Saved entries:
------------------------------

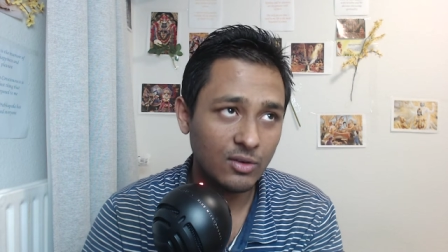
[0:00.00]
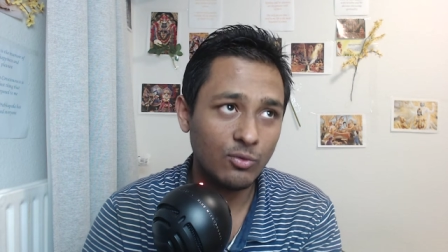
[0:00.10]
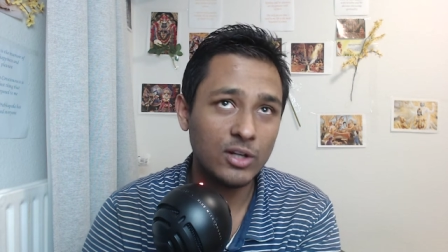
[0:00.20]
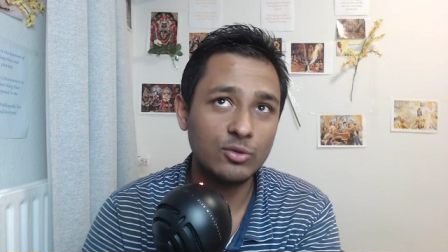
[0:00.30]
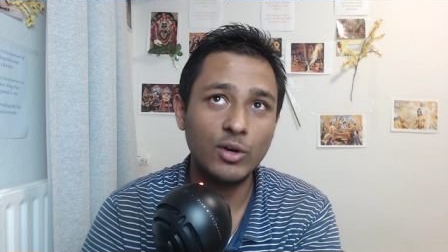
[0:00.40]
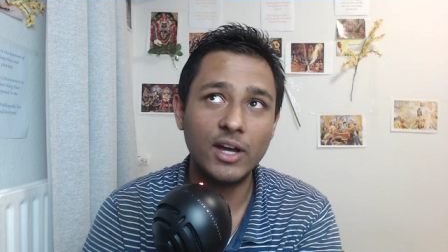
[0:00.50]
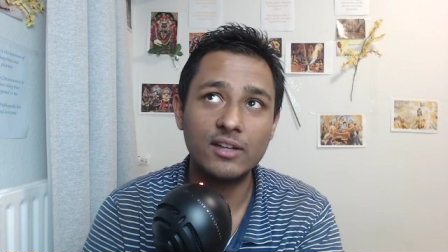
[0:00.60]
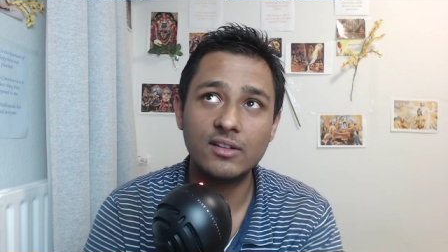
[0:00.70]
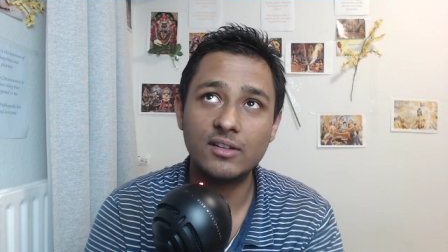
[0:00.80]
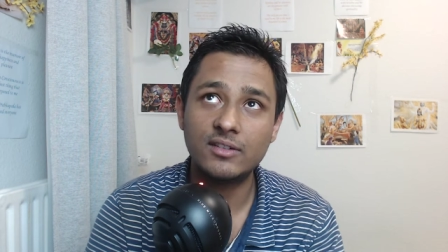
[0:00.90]
one who has
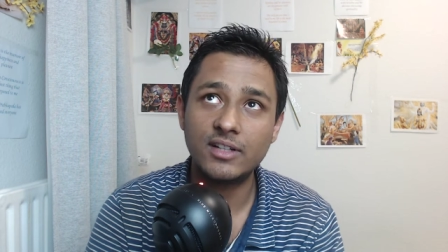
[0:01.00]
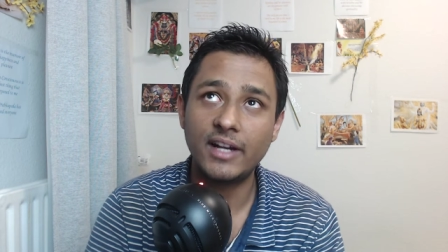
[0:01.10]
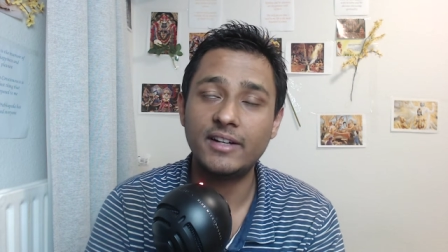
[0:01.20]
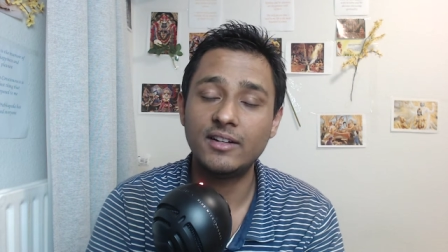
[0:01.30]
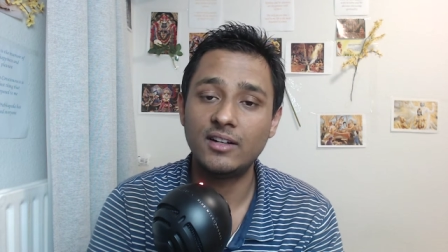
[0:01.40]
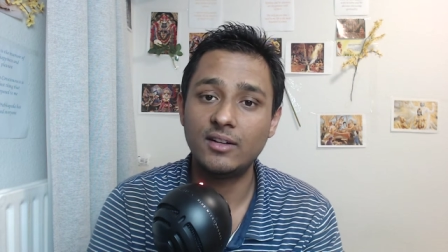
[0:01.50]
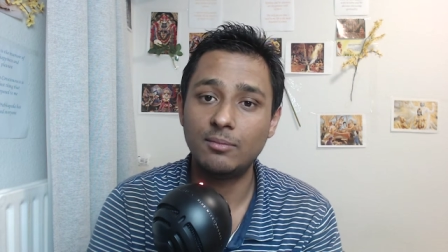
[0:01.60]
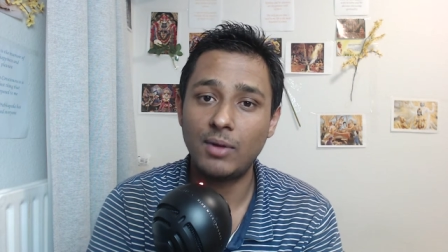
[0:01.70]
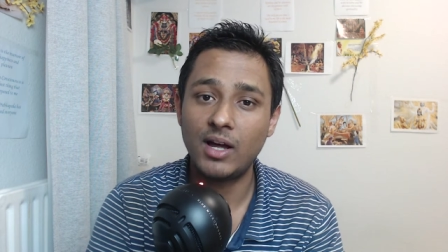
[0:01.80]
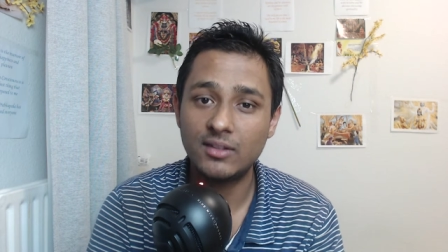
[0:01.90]
a title
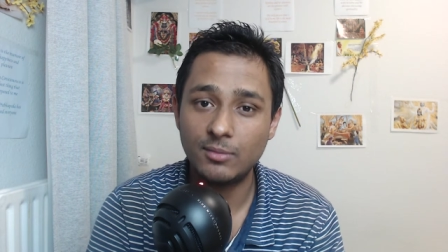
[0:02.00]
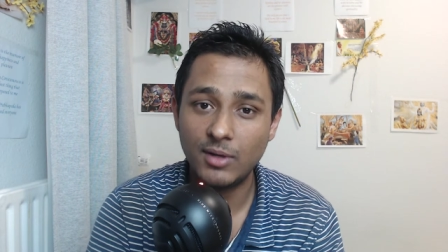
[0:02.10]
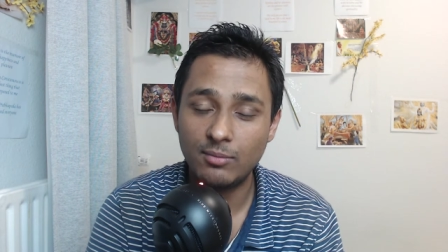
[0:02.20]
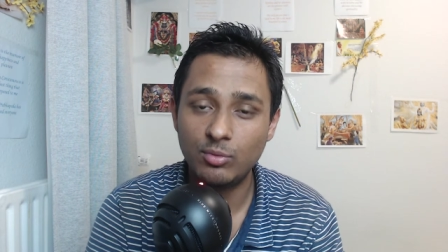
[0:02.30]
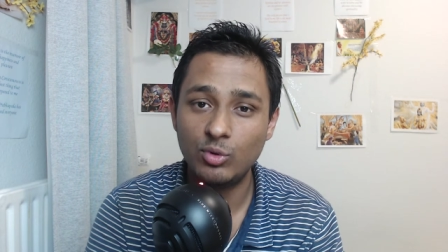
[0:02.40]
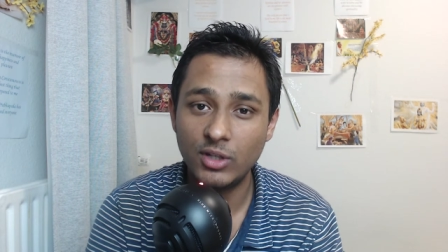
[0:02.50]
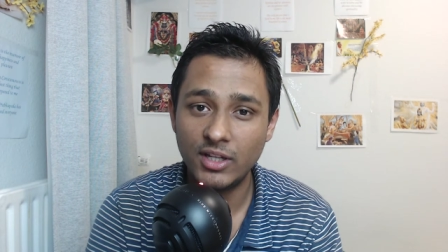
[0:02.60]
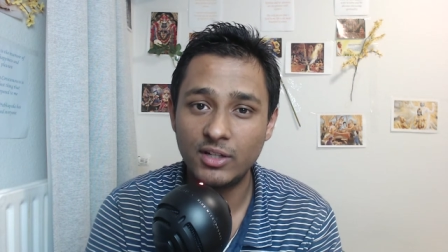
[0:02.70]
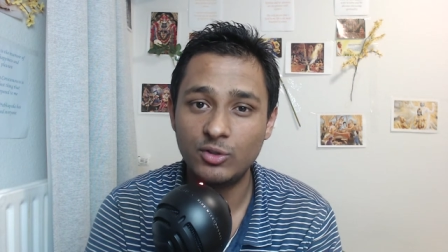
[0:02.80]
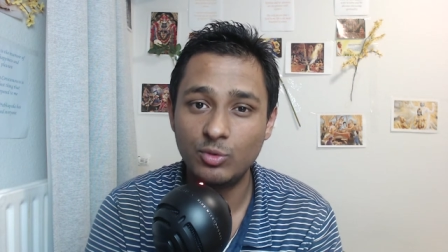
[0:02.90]
mahatma phule
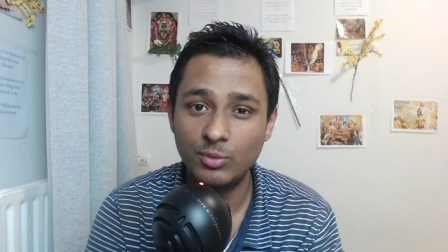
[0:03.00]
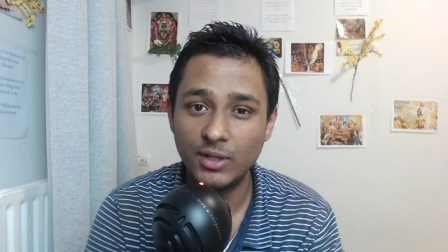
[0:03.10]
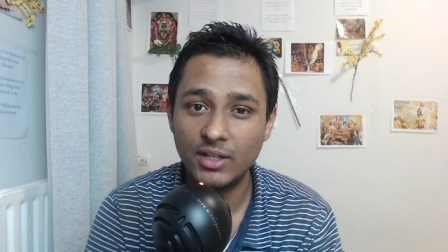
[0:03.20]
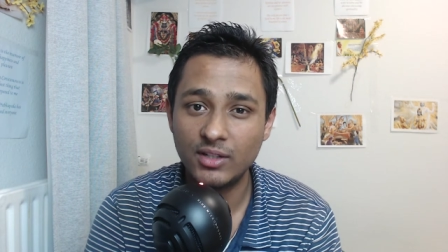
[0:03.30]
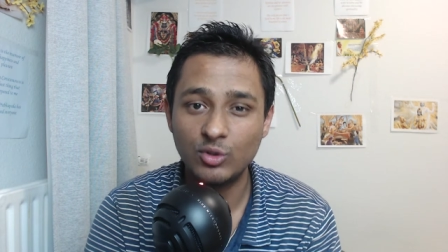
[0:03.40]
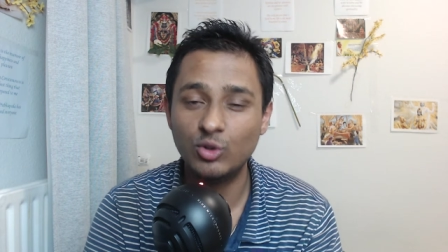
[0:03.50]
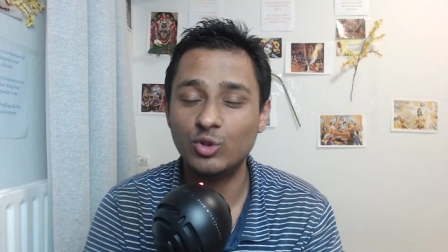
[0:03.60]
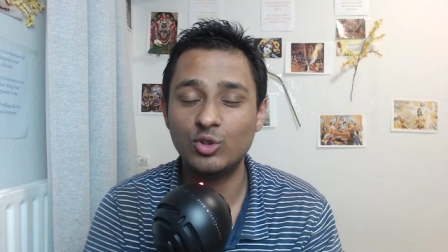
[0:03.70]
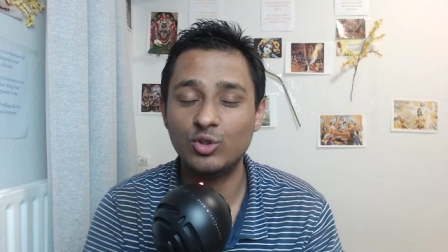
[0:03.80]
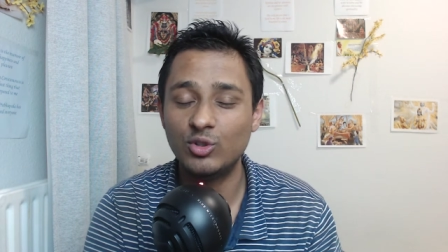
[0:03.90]
dube no no
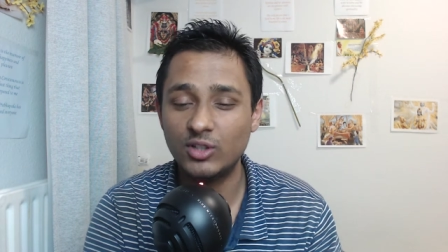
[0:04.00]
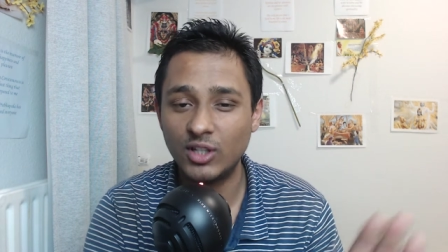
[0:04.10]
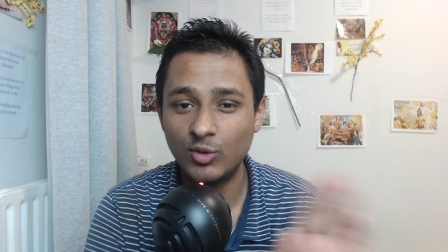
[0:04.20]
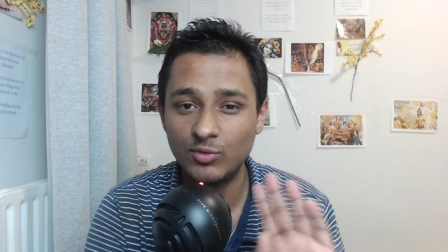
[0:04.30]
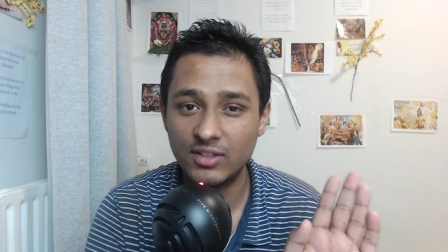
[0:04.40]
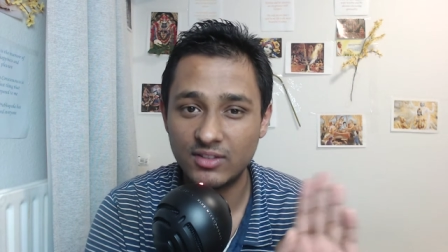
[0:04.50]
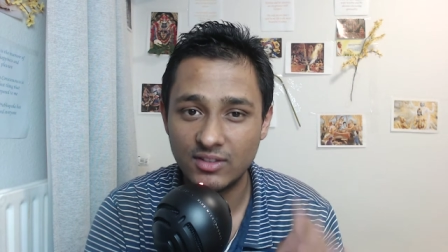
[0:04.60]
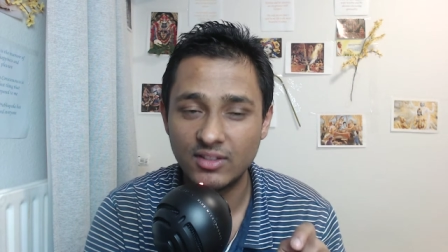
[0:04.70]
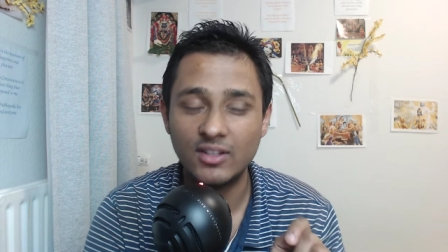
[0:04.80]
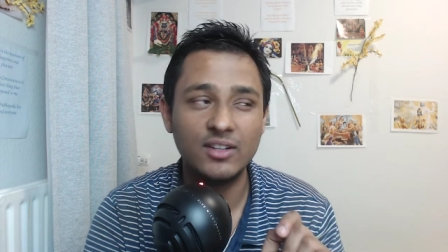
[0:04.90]
no no none of these
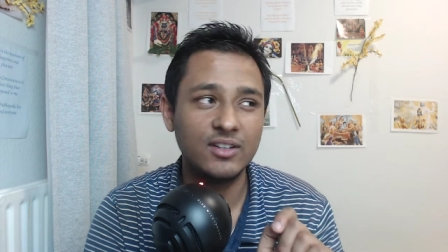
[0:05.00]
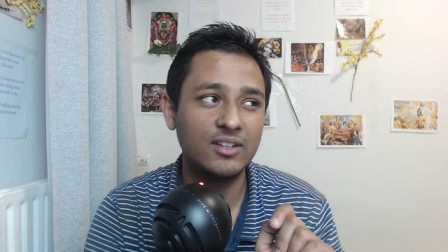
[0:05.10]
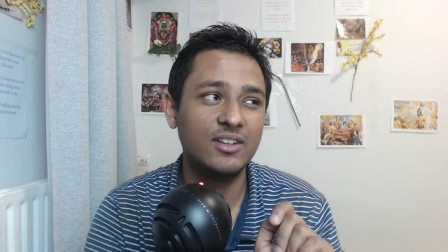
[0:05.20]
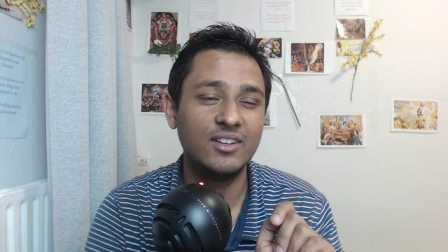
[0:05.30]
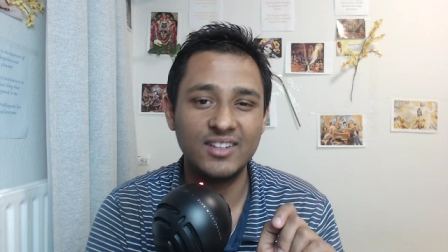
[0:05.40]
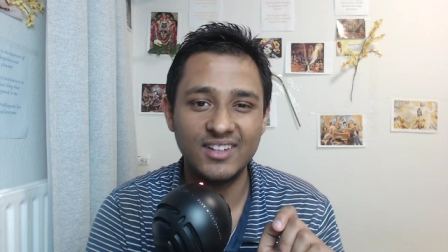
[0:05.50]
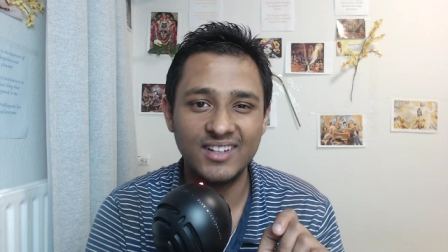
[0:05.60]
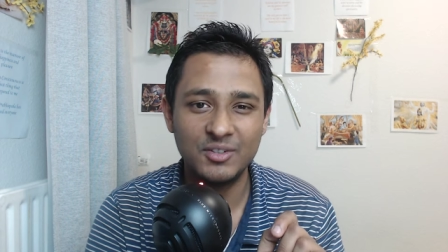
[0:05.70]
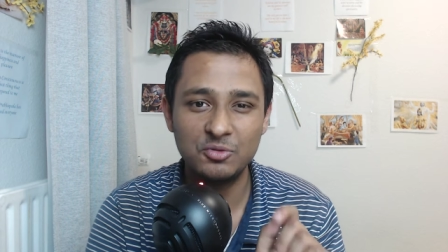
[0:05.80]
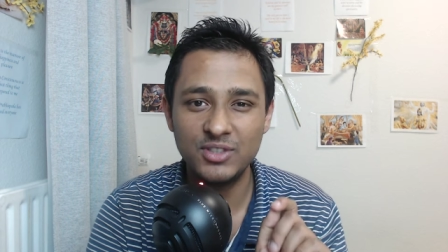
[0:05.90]

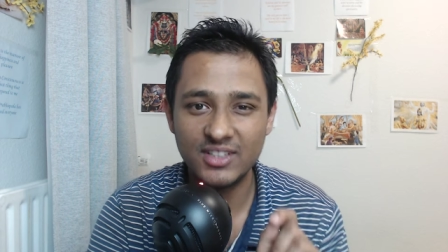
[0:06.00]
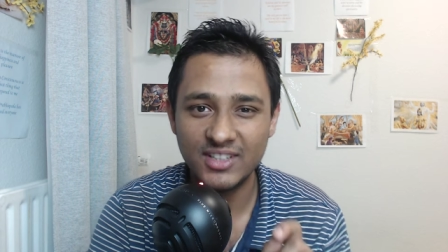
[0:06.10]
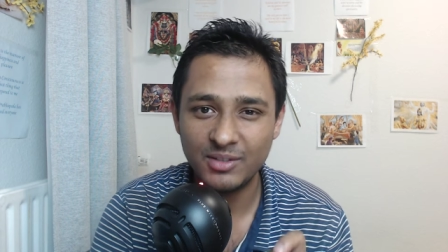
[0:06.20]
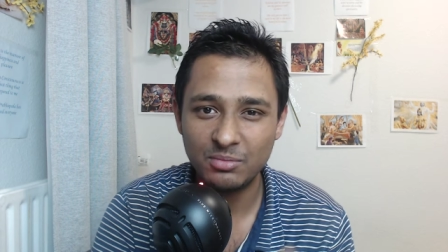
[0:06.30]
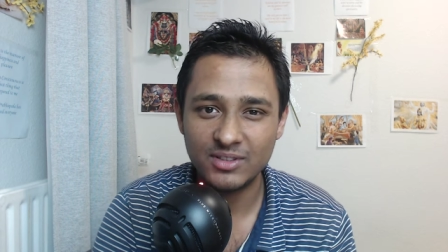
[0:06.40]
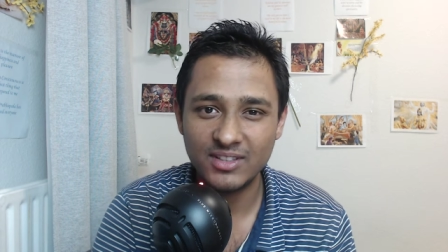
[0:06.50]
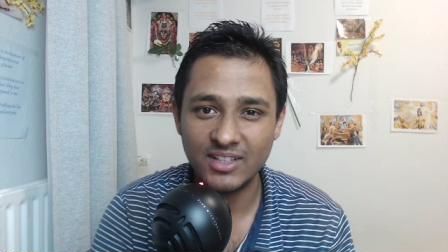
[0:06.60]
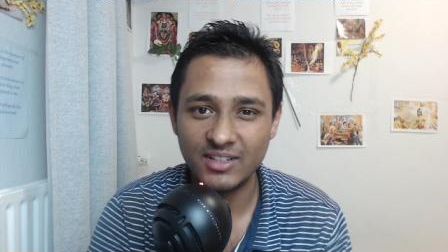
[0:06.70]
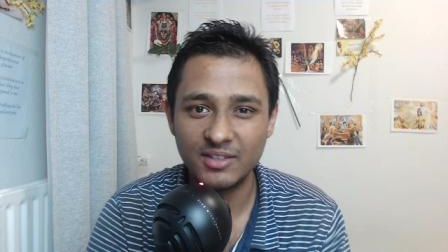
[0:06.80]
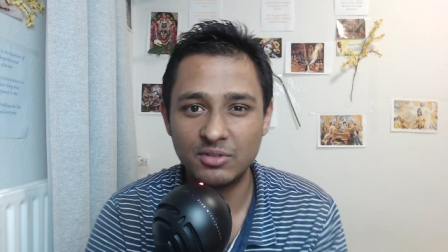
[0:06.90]
who is a great
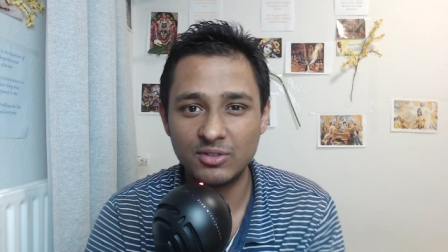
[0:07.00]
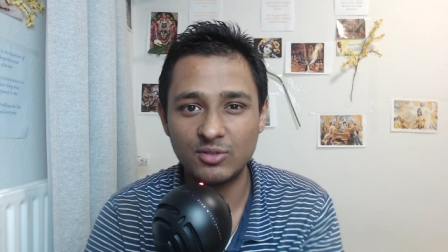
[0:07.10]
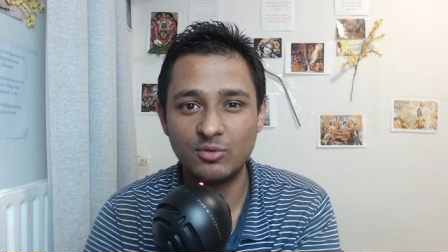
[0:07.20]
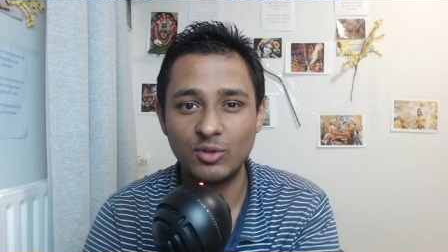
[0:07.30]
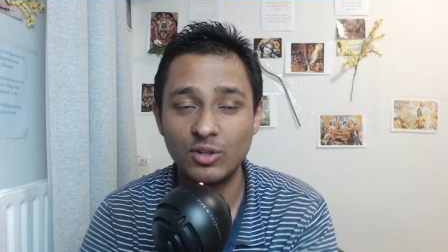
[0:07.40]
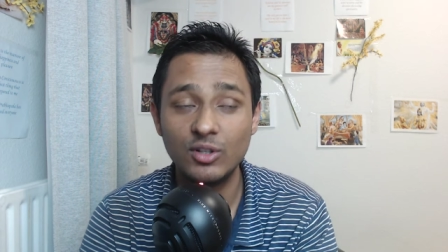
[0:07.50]
personality, first of all.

------------------------------

▶ _Your objective_
Using the records above, output an exact copy without any pictures.

▶ _Solution to this exercise_
[0:00.00]
[0:00.10]
[0:00.20]
[0:00.30]
[0:00.40]
[0:00.50]
[0:00.60]
[0:00.70]
[0:00.80]
[0:00.90]
one who has
[0:01.00]
[0:01.10]
[0:01.20]
[0:01.30]
[0:01.40]
[0:01.50]
[0:01.60]
[0:01.70]
[0:01.80]
[0:01.90]
a title
[0:02.00]
[0:02.10]
[0:02.20]
[0:02.30]
[0:02.40]
[0:02.50]
[0:02.60]
[0:02.70]
[0:02.80]
[0:02.90]
mahatma phule
[0:03.00]
[0:03.10]
[0:03.20]
[0:03.30]
[0:03.40]
[0:03.50]
[0:03.60]
[0:03.70]
[0:03.80]
[0:03.90]
dube no no
[0:04.00]
[0:04.10]
[0:04.20]
[0:04.30]
[0:04.40]
[0:04.50]
[0:04.60]
[0:04.70]
[0:04.80]
[0:04.90]
no no none of these
[0:05.00]
[0:05.10]
[0:05.20]
[0:05.30]
[0:05.40]
[0:05.50]
[0:05.60]
[0:05.70]
[0:05.80]
[0:05.90]

[0:06.00]
[0:06.10]
[0:06.20]
[0:06.30]
[0:06.40]
[0:06.50]
[0:06.60]
[0:06.70]
[0:06.80]
[0:06.90]
who is a great
[0:07.00]
[0:07.10]
[0:07.20]
[0:07.30]
[0:07.40]
[0:07.50]
personality, first of all.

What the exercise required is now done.